The remaining six diaries were scanned at the J. Willard Marriott Library, the University of Utah, using a Leica S1 Pro Digital Camera, with Hasselblad lenses and SilverFast software. The camera used a capture resolution of 5140 x 5140 pixels, resulting in uncompressed TIFF 24-bit images of a maximum of 75 Mb. Reference files were shipped to Brigham Young University along with the text transcriptions for XML encoding.

Transcription and Mark-up of the Diaries

Diary transcriptions and mark-up techniques proved to be a long, and evolutionary process, and one of the most interesting learning experiences in the entire project. As had been a long-standing procedure in the Lee Library Special Collections, transcriptions were made by keying the text into WordPerfect text files that were proofed against the original diaries. This procedure followed written guidelines using traditional archival principles and practices that maintain the integrity of the original diary. The transcriptions preserved the original spelling, line lengths, insertions and deletions. Changes of ink, the presence of disfiguring elements, and missing or blank pages were recorded in end notes. Fifty-three diary volumes and letters were transcribed at Brigham Young University. The remaining six diary volumes were transcribed at the Marriott Library, using the same guidelines, and were sent to Brigham Young University for mark-up.

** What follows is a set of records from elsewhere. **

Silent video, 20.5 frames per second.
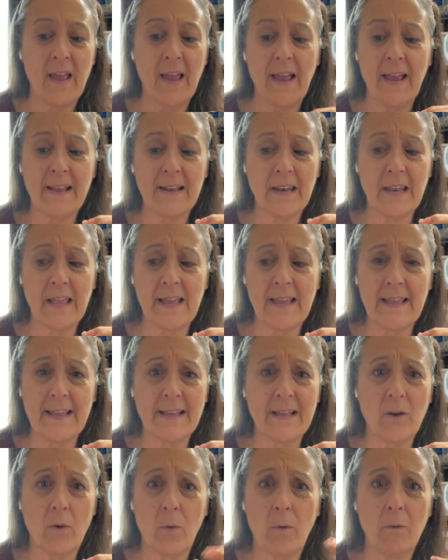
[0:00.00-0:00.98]
and
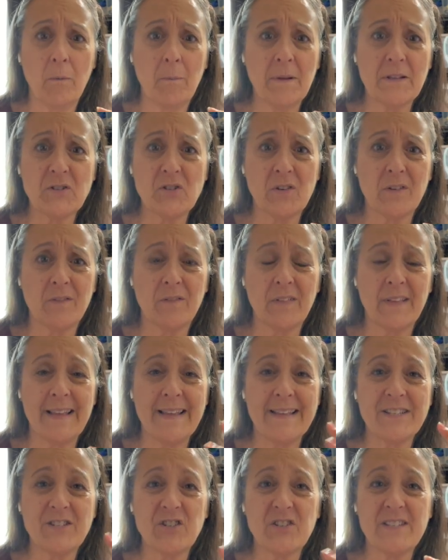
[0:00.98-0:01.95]
like a whole bunch of
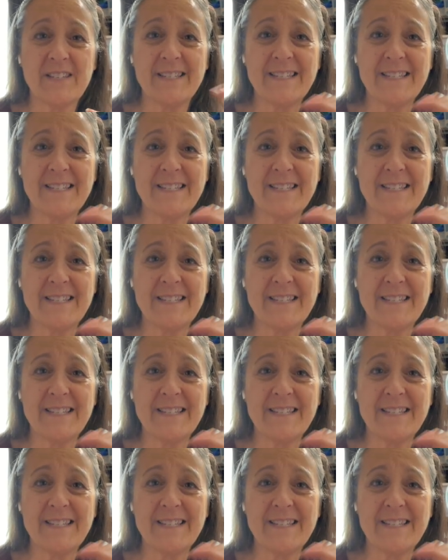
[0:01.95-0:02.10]
like just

An innovation in the transcription procedure for this project involved using the scanned page images as the source for the transcriptions rather than the original diaries. The transcribers used four personal computers with 21-inch monitors to key in the WordPerfect text files. A set of references files at 150 dpi were made for the transcription team and burned to a CD-R. These page images were much more useful for transcription than the original diaries because of the magnification and image enhancement capabilities inherent in the digital images. The team, using multiple windows, could then create side-by-side viewing of the original diary page and the transcription. Any anomalies were always re-checked against the original diaries where necessary.

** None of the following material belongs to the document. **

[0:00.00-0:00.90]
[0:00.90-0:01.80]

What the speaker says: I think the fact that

Another step, tried and abandoned, was to normalize spellings of personal names and place names in the WordPerfect transcription. The method developed was to key the normalized spellings into brackets in the transcription text with the expectation that this method would enhance searching capabilities. This process created difficulties in the line length and therefore corrupted the integrity of the original diary. We soon discovered that this process was not scalable or sustainable.

The power of XML was discovered part way through the transcription process, when the XML mark-up team, consisting of a group of six highly motivated students under the leadership of the project manager, began to utilize the Text Encoding Initiative (TEI). The project manager developed the structure for diary mark-up and, together with the team, implemented the mark-up process from July 2000 until March 2002. The mark-up structure was devised using elements from the TEI Xlite document type definition (DTD). The mark-up scheme divides the diary into the following possible major sections: front-matter, accounts, genealogy, letter, personal history, dated diary entries--grouped by year, month/year and day/month/year-extraneous material and notes.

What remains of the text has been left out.